In sleep, the lines disappeared from her face, and she looked very young again. There was a tiny fragment of scar by her left eye—maybe she had been hit by a ball or something when she was a kid. Her lips were a pale brown, thinner than they felt, and her soft white breasts showed a network of blue veins beneath the tissue-paper skin.
How many men had touched those breasts?
How many men had been with this woman?
Too few, that was for sure. And those that had been with her, it seemed, had come only to rob rather than bear gifts.
I had slipped away from her just before dawn, dressed, and written her a note.

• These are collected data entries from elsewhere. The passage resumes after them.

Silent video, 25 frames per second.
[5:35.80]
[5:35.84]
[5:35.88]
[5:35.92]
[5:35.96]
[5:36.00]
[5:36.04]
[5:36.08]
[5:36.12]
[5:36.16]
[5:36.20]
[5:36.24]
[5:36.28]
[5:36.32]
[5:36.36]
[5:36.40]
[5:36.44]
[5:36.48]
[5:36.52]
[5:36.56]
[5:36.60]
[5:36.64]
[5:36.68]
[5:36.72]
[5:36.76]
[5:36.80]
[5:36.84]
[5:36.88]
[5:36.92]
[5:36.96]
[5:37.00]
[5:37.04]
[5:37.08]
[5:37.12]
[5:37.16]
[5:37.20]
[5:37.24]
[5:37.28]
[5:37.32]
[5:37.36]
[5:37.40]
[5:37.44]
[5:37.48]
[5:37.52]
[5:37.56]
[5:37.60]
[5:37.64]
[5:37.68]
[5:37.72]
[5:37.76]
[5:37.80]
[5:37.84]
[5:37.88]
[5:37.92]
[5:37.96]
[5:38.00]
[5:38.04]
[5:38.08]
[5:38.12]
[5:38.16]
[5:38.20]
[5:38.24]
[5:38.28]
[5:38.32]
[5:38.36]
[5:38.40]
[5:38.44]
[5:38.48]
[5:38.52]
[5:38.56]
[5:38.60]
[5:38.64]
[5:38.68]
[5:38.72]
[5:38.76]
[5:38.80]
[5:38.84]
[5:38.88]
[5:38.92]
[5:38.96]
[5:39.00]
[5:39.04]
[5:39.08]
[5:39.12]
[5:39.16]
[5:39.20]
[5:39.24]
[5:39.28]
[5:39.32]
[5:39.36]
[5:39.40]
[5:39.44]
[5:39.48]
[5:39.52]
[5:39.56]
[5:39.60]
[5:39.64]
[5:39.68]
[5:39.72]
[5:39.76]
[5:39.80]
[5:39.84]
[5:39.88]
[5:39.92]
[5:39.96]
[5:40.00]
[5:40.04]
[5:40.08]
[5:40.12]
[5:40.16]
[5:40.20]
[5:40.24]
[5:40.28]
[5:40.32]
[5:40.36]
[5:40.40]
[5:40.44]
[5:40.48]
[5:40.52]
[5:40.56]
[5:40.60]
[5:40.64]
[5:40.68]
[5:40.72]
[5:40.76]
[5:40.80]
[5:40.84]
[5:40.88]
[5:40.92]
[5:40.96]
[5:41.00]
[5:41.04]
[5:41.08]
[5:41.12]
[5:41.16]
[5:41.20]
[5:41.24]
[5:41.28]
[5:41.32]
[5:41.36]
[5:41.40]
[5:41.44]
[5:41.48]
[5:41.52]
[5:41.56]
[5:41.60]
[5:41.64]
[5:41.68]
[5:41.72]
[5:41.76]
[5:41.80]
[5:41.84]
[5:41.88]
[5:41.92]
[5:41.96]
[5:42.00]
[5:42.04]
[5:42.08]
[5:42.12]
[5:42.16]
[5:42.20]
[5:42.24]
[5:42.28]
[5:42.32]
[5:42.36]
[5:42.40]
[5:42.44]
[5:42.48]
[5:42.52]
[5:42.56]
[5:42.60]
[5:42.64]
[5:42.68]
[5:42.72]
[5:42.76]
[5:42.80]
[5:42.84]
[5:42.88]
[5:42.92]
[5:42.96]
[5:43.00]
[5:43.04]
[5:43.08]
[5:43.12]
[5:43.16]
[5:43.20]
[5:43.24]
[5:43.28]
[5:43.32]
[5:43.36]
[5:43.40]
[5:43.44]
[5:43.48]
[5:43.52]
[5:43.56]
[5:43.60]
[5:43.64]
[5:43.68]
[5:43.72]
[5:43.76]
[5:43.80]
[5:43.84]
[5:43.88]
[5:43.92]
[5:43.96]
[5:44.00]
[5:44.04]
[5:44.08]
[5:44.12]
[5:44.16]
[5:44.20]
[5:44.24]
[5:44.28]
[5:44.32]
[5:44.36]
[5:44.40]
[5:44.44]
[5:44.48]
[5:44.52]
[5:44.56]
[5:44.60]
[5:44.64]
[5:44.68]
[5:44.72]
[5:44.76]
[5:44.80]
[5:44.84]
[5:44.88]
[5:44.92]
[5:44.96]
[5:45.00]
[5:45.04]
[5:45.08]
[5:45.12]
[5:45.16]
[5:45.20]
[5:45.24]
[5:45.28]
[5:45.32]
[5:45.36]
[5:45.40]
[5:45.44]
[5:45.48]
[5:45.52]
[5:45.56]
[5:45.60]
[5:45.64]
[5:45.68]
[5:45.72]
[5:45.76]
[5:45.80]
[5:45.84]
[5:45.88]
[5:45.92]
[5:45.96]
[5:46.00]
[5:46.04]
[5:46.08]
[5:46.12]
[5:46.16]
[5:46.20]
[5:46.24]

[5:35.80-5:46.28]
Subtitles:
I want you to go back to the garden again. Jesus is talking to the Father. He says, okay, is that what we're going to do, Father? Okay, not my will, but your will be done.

I left the note on the pillow beside her:
“Stell, I don’t know if I’ll ever see you again. But I hope I do. I mean that. Dusky.”
So I had walked back to Sniper through the sleeping government settlement of Flamingo. White egrets and spoonbills—an Easter-egg pink—hunted the mangrove flats beyond the motel on the low tide. Tree rats rattled in the palms, mosquitoes still swarmed, and Florida Bay was a sheen of micacolored light in the secret morning darkness.
Surprisingly, Hervey was awake when I arrived.
The cabin of my sportfisherman smelled of coffee and bacon.
“Got plenty of sleep last night, I hope,” Hervey had said, giving me an evil grin.
“Don’t I look like I got plenty of sleep?”
“Oh, sure, sure. Plenty of sleep in a washing machine, maybe.”
So we had gotten an early start, cruising through the dawn stillness of Flamingo Canal to Coot Bay, then through the twisting, turning tributary that we followed to the expanse of Whitewater Bay, where bottlenosed dolphin played before the boat in the shallow water.
In that wilderness maze at the base of Florida, humans and our frail history seem temporary and unimportant. There is a sinister light about the mangrove swamps, as if they are patiently waiting to claim again cities and roads and homes when we have finally blown ourselves into oblivion.